Из ада домашнего он отправлялся в классный ад. В классе учились воспитанники школы-интерната. Там его ожидали: одиночество, насмешки, тупые обидные клички, издевательства. Каждый день у него крали ручки, линейки, тетрадки (новый повод для упреков дома). Сидящие сзади воспитанники детдома, измазывали соплями и слюнями его пиджак. Маленькие жестокие стадные существа вырывали пуговицы с его куртки, плющили кнопки. Как, должно быть, искажалось от негодования его милое смуглое лицо, как пытался он, как зверек, защититься от мучителей, как страдала его гордость…
Я печатаю это и плачу. Сейчас плачу, а не тогда. С опозданием в человеческую жизнь.
На уроке физкультуры, который проходил в парке, он присел на сиденье «чертова колеса». Одноклассники стали быстро поднимать его, подняли на большую высоту и удрали. Была поздняя осень, Витя просидел несколько часов на пронизывающем ветру и просто закоченел. Кто-то из баловавшихся деток, струсив, вернулся, и опустил колесо. Напрасно трусил. Никаких последствий для него никогда бы не наступило: ни бабушке, ни дяде, ни мне (своих проблем выше крыши) не пришло в голову хоть раз пойти в класс и разобраться с резвившимися одноклассниками. Да он и скрывал классные издевательства.
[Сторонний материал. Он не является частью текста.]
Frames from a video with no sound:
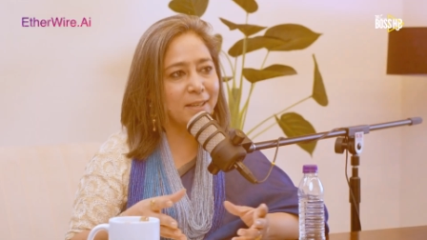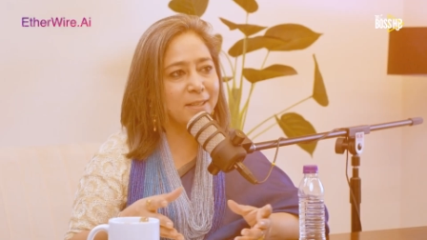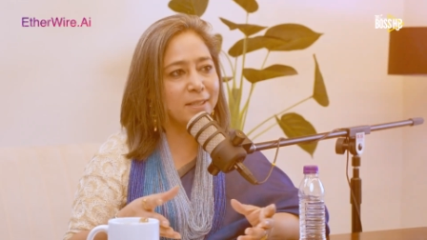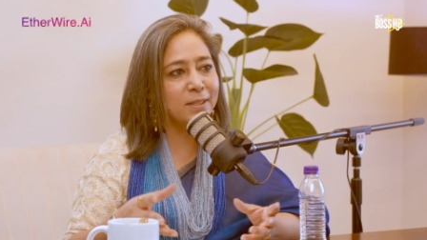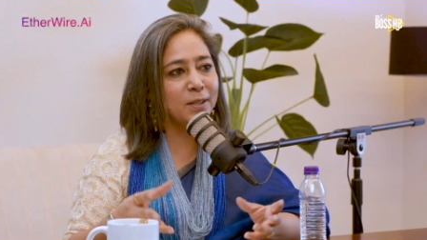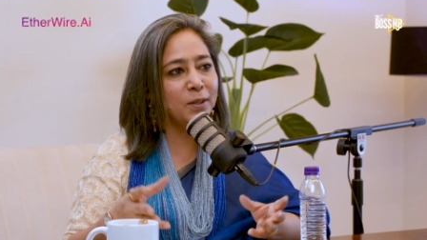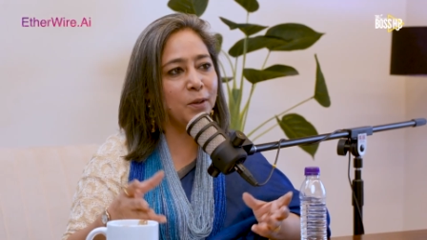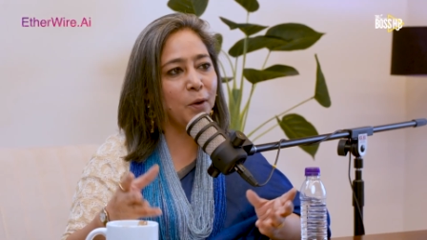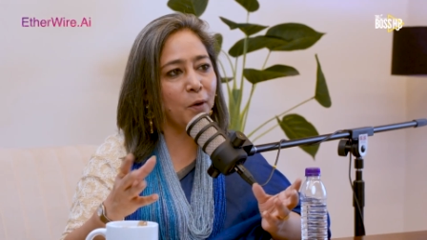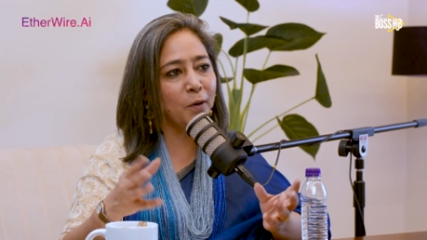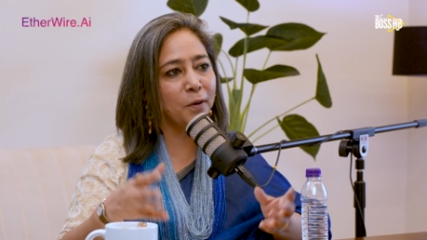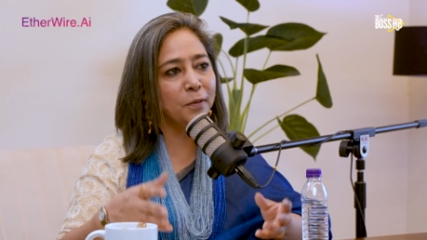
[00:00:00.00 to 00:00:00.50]
is a
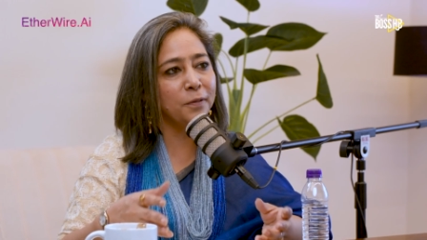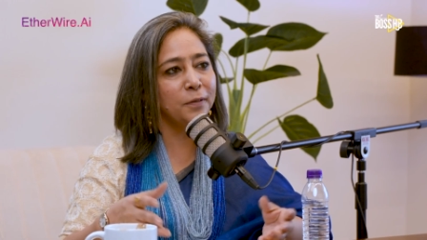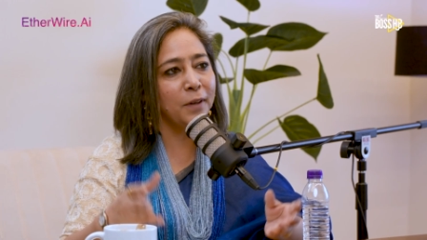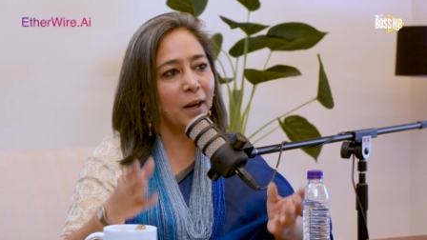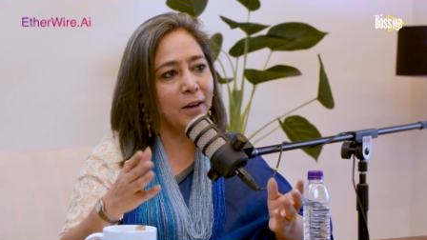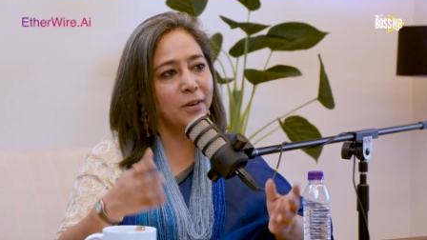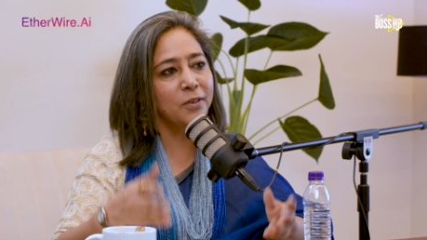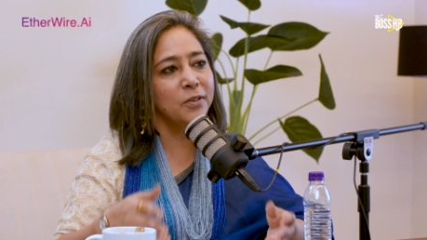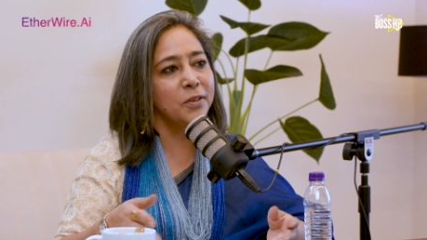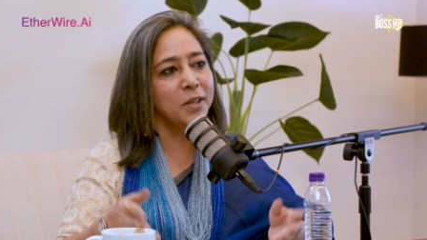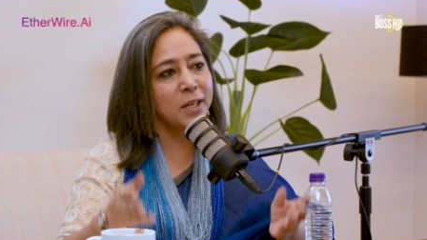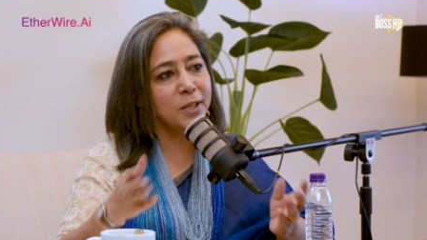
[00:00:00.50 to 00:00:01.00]
lot of
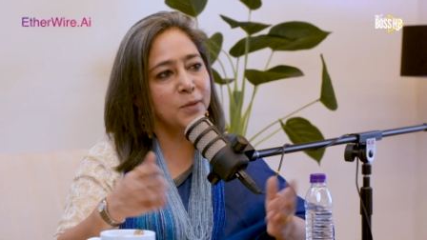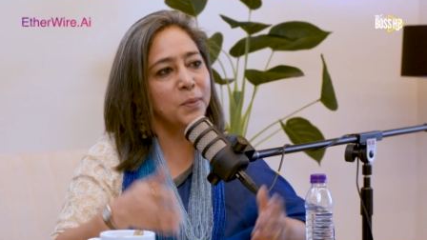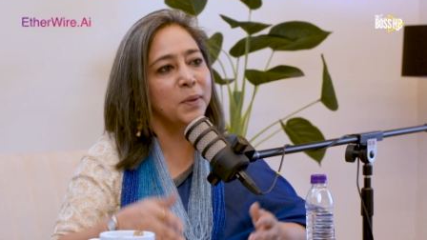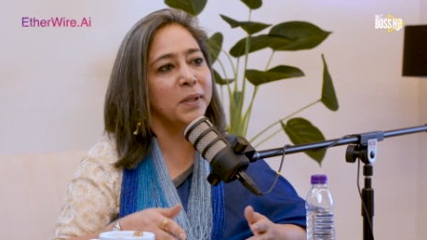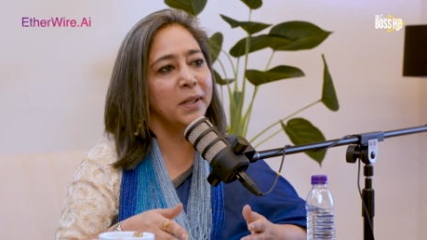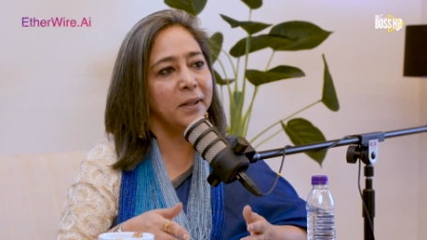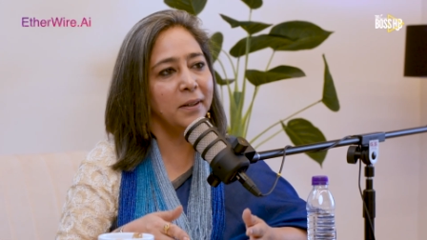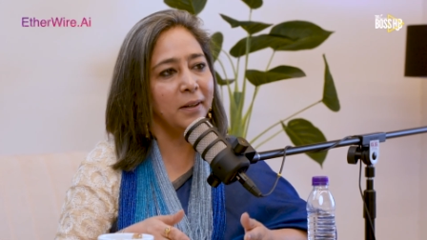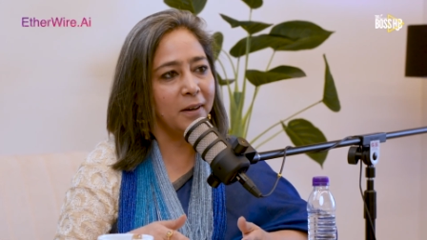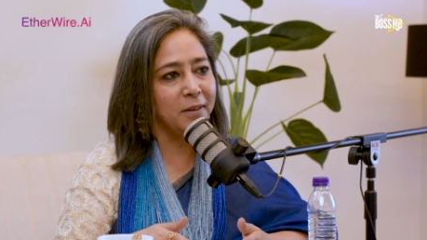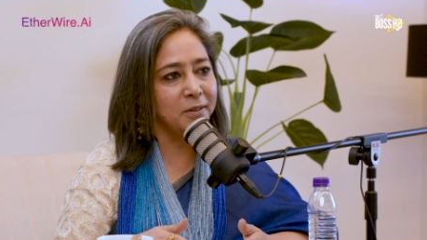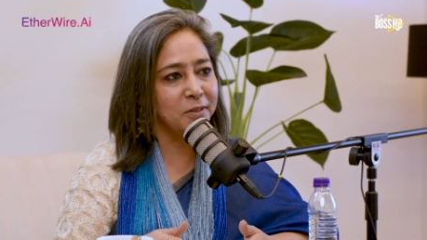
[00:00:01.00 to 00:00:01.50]
countries
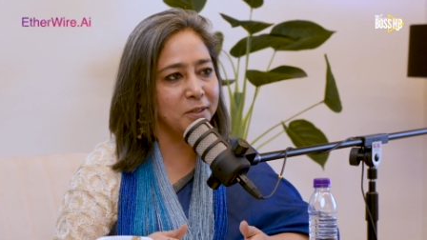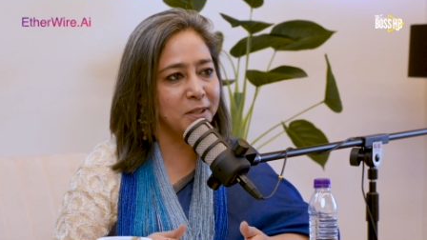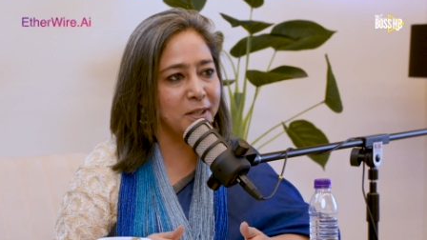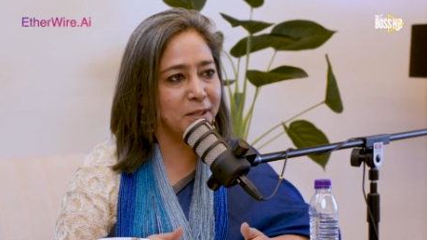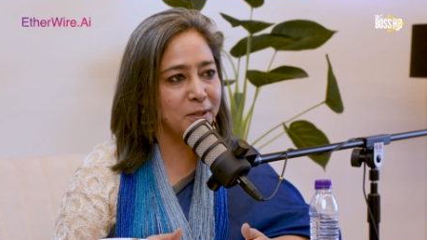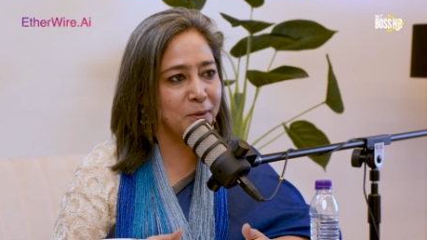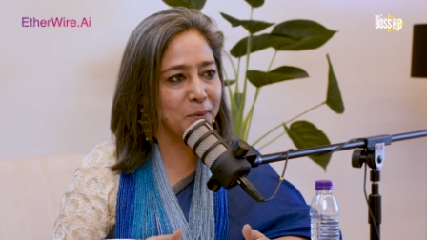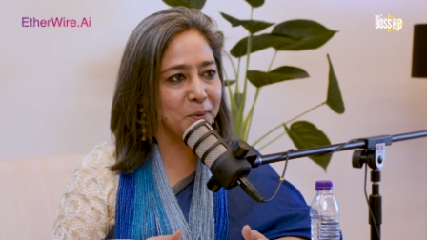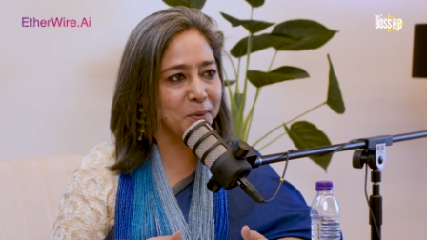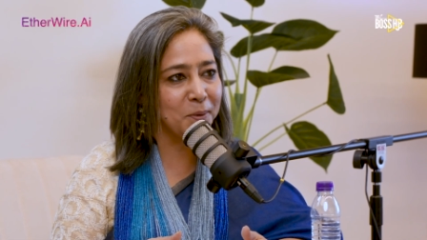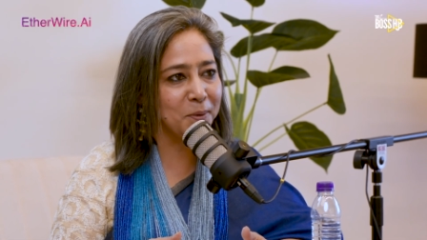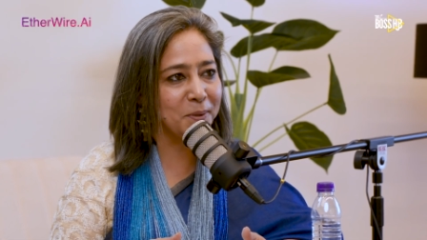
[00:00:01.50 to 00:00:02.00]
within countries,
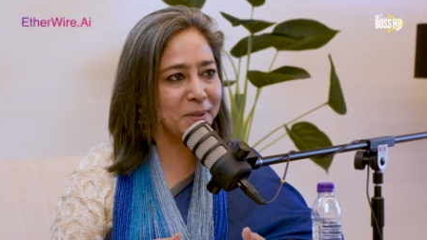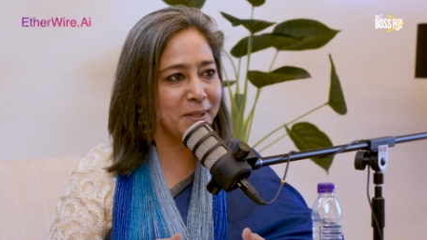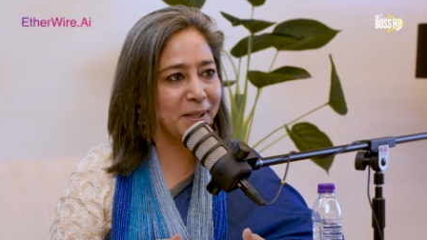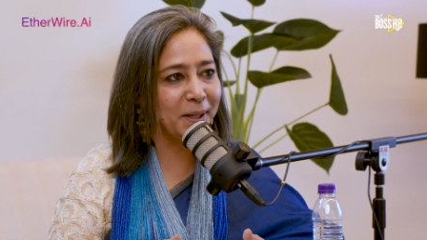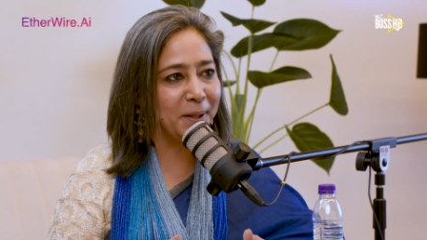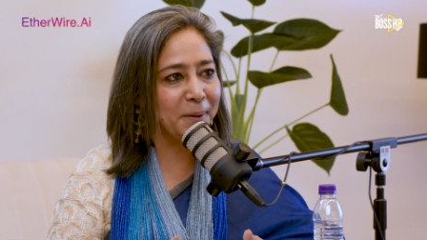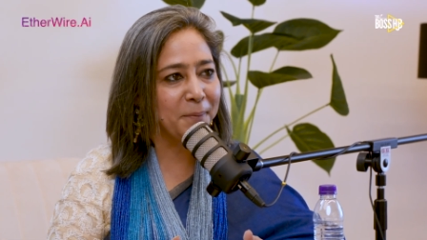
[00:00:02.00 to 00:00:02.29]
so to say.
А сейчас мы говорили: если бы все знать, предвидеть, соломки бы подстелили, МЫ БЫ ЕГО НА РУКАХ НОСИЛИ. В сотый раз я спрашиваю себя: отчего ни разу не спросила его, почти юношу: «Как ты живешь? Тебе трудно? Я часто думаю о тебе. Я люблю тебя». И все. И любимый человек остался бы жив. И в сотый раз вопрос зависает без ответа.
«
Является ли страшной иронией судьбы, что самоубийство совершилось в абсолютно, насквозь педагогической семье? Вся родня – учителя, мать – учительница начальных классов. Близкое окружение, в котором Витя жил последние годы и дни, – учительское. Бабушка – заслуженная учительница РСФСР, брат и его жена – учителя.
Витин отец. Красавчик. Полуребенок, полумужчина, с отличием закончил военное училище. На свадьбе его начальник сказал молодой жене: вы не представляете, за КОГО вы вышли замуж!
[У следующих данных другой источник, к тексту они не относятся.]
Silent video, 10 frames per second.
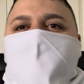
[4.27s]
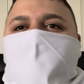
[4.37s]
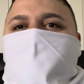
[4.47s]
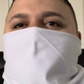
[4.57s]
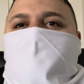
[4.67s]

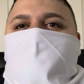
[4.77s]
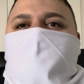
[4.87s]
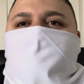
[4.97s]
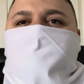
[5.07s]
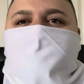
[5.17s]
This video I
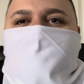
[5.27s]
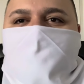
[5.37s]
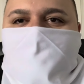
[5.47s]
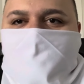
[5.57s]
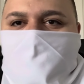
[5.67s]
want to speak
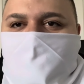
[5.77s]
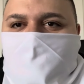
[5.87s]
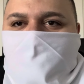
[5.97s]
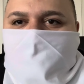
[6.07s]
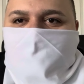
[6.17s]

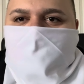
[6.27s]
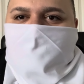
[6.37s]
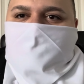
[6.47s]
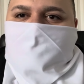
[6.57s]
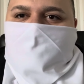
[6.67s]
on
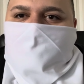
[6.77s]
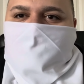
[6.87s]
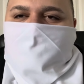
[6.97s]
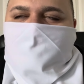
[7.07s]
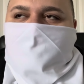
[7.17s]
Famous
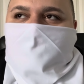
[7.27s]
Dex.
Да, да, совершенный «вечный ребенок» с мягкой, как воск, эгоистической душой. Он легко поддавался чужому влиянию и с доверчивой готовностью воспринимал любую чужую мысль – смотря, чьей мысли в данный момент внимал, в чьи руки в данный момент попадал. Его по очереди лепили и перелепляли на свой лад его мать и жена, моя сестра. Я его мысленно сравнивала с аморфным Алешей из «Униженных и оскорбленных».
Полуребенок-полумужчина был глубоко равнодушен к единственному сыну, хотя поначалу пытался играть роль внимательного отца. Через всю страну под мышкой вез большую красную лошадку на колесиках – и очень, должно быть, нравился себе при этом со стороны. Крошечный Витюшка, радуясь подарку, заплясал, затопотал ножонками. Немедленно последовал раздраженный окрик молодого отца: «Ты чего, как дурак?!»
За шесть лет после развода он не подал весточки о себе и ни в один из дней рождений не поздравил сына. И даже весьма опытно уклонялся от алиментов. Узнав о гибели сына, перепугался страшно, и алименты за все шесть лет пришли телеграфом через день.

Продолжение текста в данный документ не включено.